Le marxisme – tant qu’il restait vautré dans le commentaire orthodoxe - prétendait détenir la réponse : le passage du socialisme de l’utopie à la science aurait accompli, du moins en pensée, la rupture décisive et ouvert un chemin qu’il ne restait plus qu’à emprunter. Les destins de la pensée de Marx permettent, pour le moins, d’en douter. Mais aucun verdict de l’histoire n’est définitivement sans appel. Marx vaut sinon le retour, du moins le détour : pour filtrer son héritage. Dont la meilleure part est utopique et libertaire...

Urgences

... mais dont la visée nous détournerait des urgences du présent. Et de ce qu’il exige : des dos qui ne plient pas, des voix qui ne cassent pas, des révoltes qui ne se repentent pas. Mais l’utopie habite ces refus et séjourne à proximité de leurs acteurs. Car l’utopie n’est pas - ou n’est pas seulement - une espérance qui refuse de céder : c’est aussi un désespoir qui refuse de grandir. Et sous la chappe des besoins urgents grondent des aspirations utopiques ; sous les déchets de l’ordre se tiennent des gisements d’utopie.

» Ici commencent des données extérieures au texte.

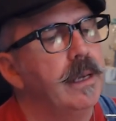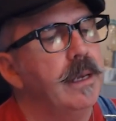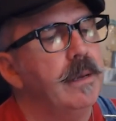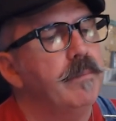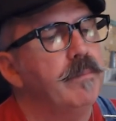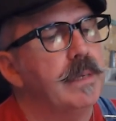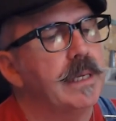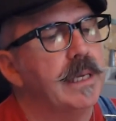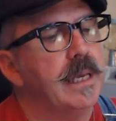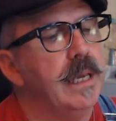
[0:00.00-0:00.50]

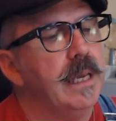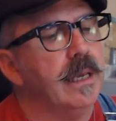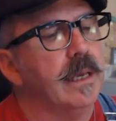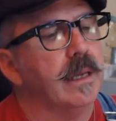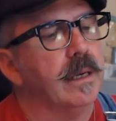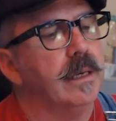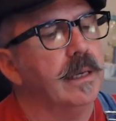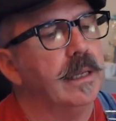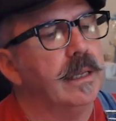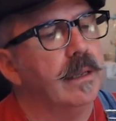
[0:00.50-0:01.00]

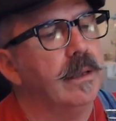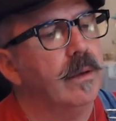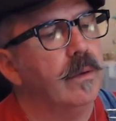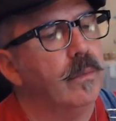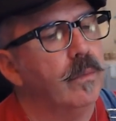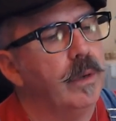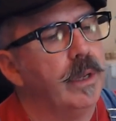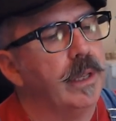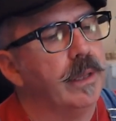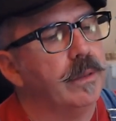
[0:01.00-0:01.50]
Begin
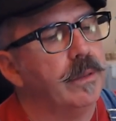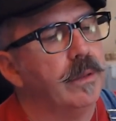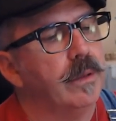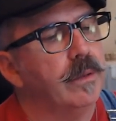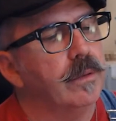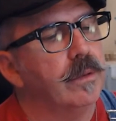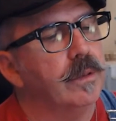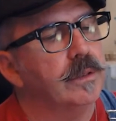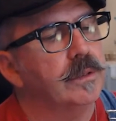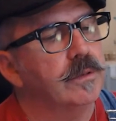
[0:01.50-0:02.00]
with
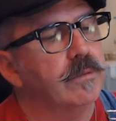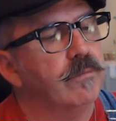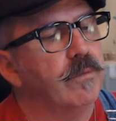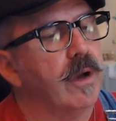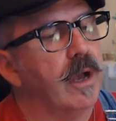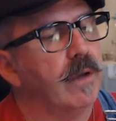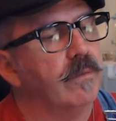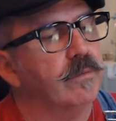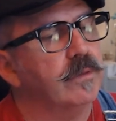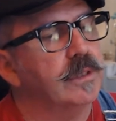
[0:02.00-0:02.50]
the
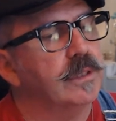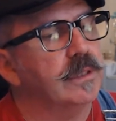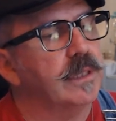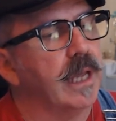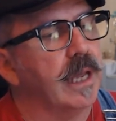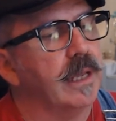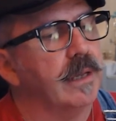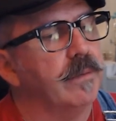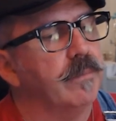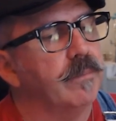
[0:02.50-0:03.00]
survival
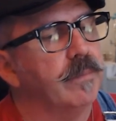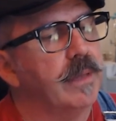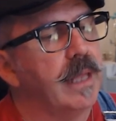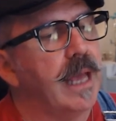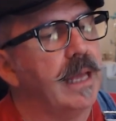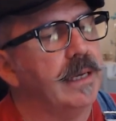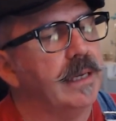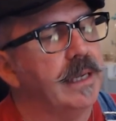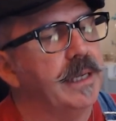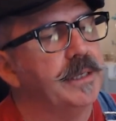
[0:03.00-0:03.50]
state
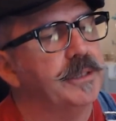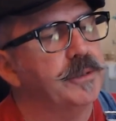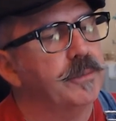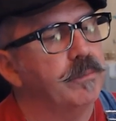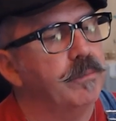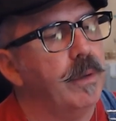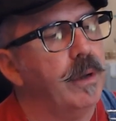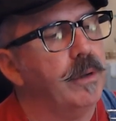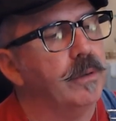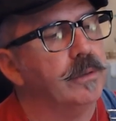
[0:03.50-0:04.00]
that is
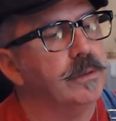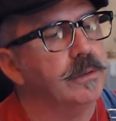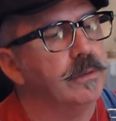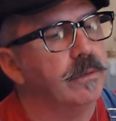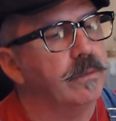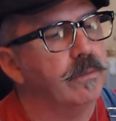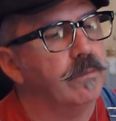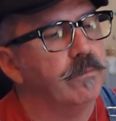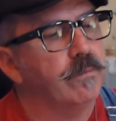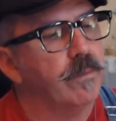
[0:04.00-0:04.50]
most
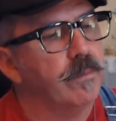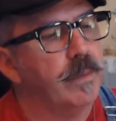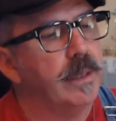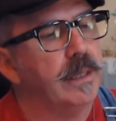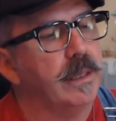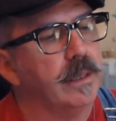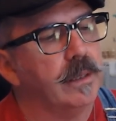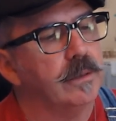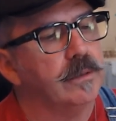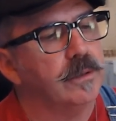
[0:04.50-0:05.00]

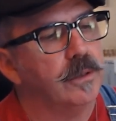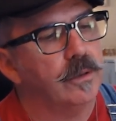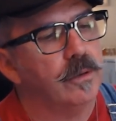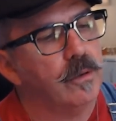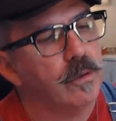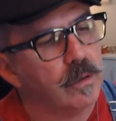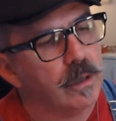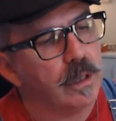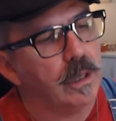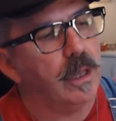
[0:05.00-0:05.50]
familiar to
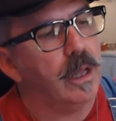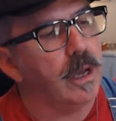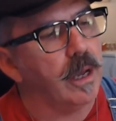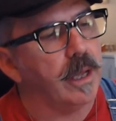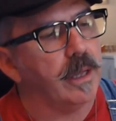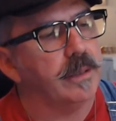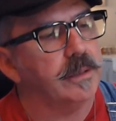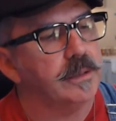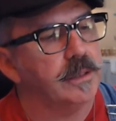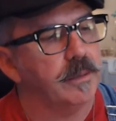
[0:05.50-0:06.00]
your
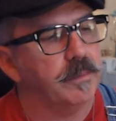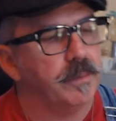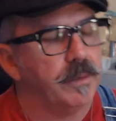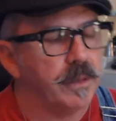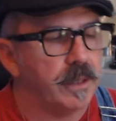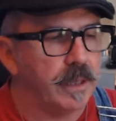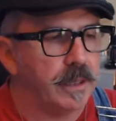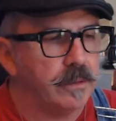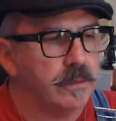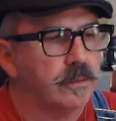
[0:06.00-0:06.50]
client,
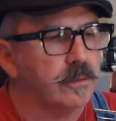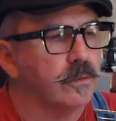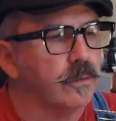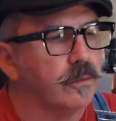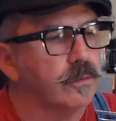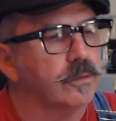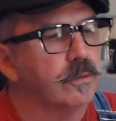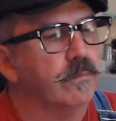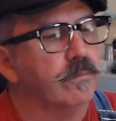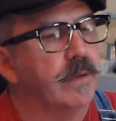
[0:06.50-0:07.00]
sympathetic or
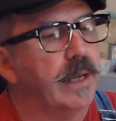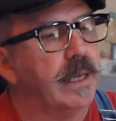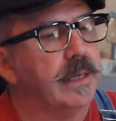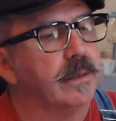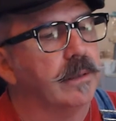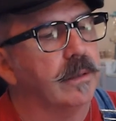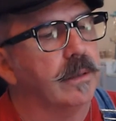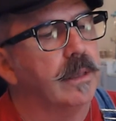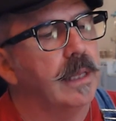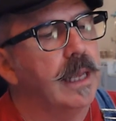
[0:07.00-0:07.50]
dorsal
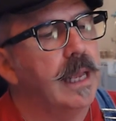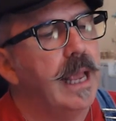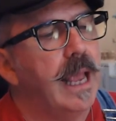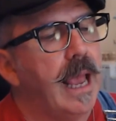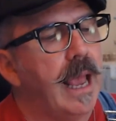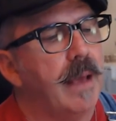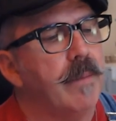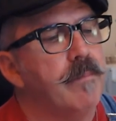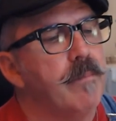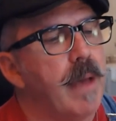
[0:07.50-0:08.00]
vagal,
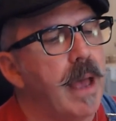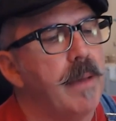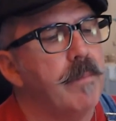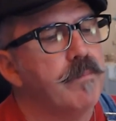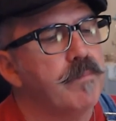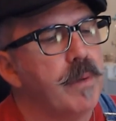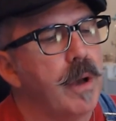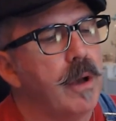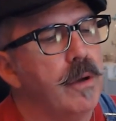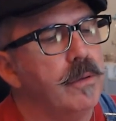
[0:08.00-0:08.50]
and
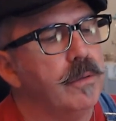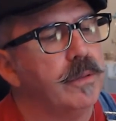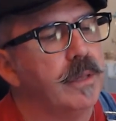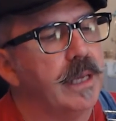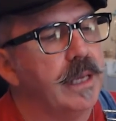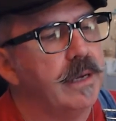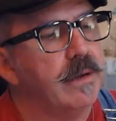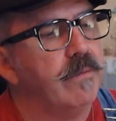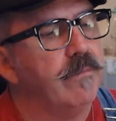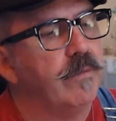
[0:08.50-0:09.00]
map both
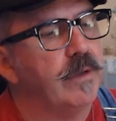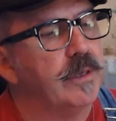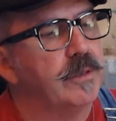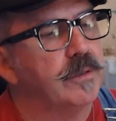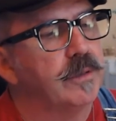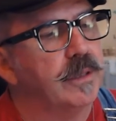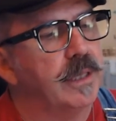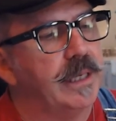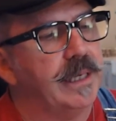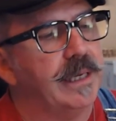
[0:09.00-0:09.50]

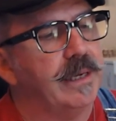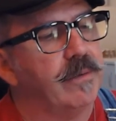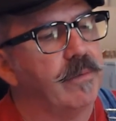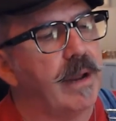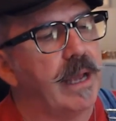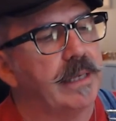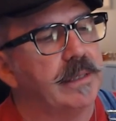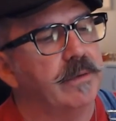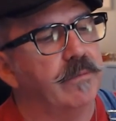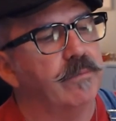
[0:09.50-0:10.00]
individual and
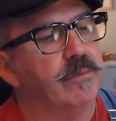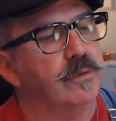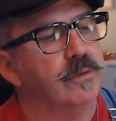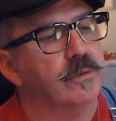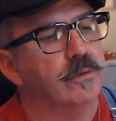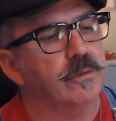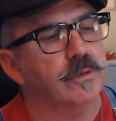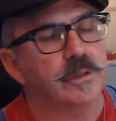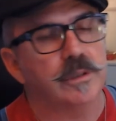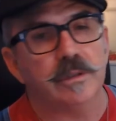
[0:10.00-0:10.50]
interactive
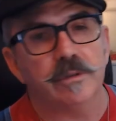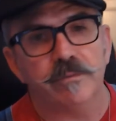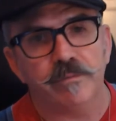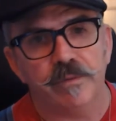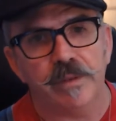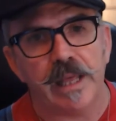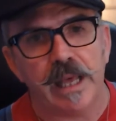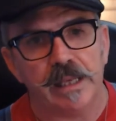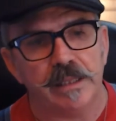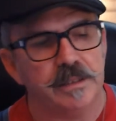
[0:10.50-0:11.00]
resources
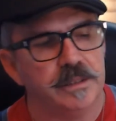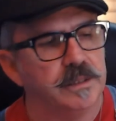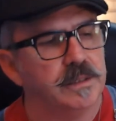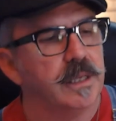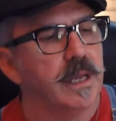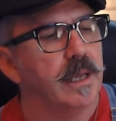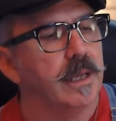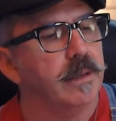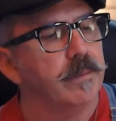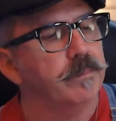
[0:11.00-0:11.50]
for that
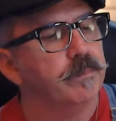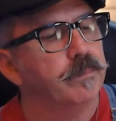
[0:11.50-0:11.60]
state.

Ce n’est en rien en dénaturer le sens des combats les plus immédiats que de les inscrire dans la perspective utopique qu’ils tracent en pointillés : une société où la sphère de la nécessité n’envahit plus tout le champ social et où l’activité des hommes n’est plus dévorée par le travail contraint ; une société où le libre développement de chacun serait la condition du libre développement de tous.

Communisme ? Et pourquoi pas ? Laissons la peur du mot, si l’on peut garder la chose. Encore convient-il de le doter d’un projet et à cette fin, détecter dans tous les domaines, les possibilités latérales et les virtualités contrariées ; projeter et inventer les formes de leur accomplissement ; esquisser les contours d’une autre civilisation.

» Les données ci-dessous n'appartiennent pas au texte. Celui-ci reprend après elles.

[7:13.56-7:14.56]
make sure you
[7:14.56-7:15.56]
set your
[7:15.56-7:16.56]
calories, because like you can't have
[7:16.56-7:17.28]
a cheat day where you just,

Programme ? Et pourquoi pas ? Le communisme n’est pas un mouvement privé d’objectifs. Pourtant, un programme - dont le nom, malencontreusement, suggère un avenir tracé d’avance - semble condamné à fournir des recettes pour les marmites de l’avenir. Marx se méfiait de ces rêveries - qui ont tourné au cauchemar avec les marxisme stalinisé. Mais devons-nous, comme Marx lui-même, laisser à une histoire fantomatique le soin d’accomplir ce que l’invention collective des hommes est dispensée de concevoir ?

C’est autour de la discussion d’un projet d’émancipation, qui se donnerait non comme un modèle à imiter ou à appliquer, mais comme une esquisse à rectifier que la dispersion des forces et l’éclatement des références peuvent être surmontés. Car la révolte contre l’intolérable ne peut, sous peine de s’enfermer dans une utopie humanitaire - généreuse mais, à la longue, impuissante -, faire l’économie d’un projet : pour accomplir d’anciens idéaux, en forger de nouveaux. Utopiques, à n’en pas douter...

Henri Maler

NB. Cette intervention est, pour une part, un exercice d’auto-plagiat de passages d’autres articles.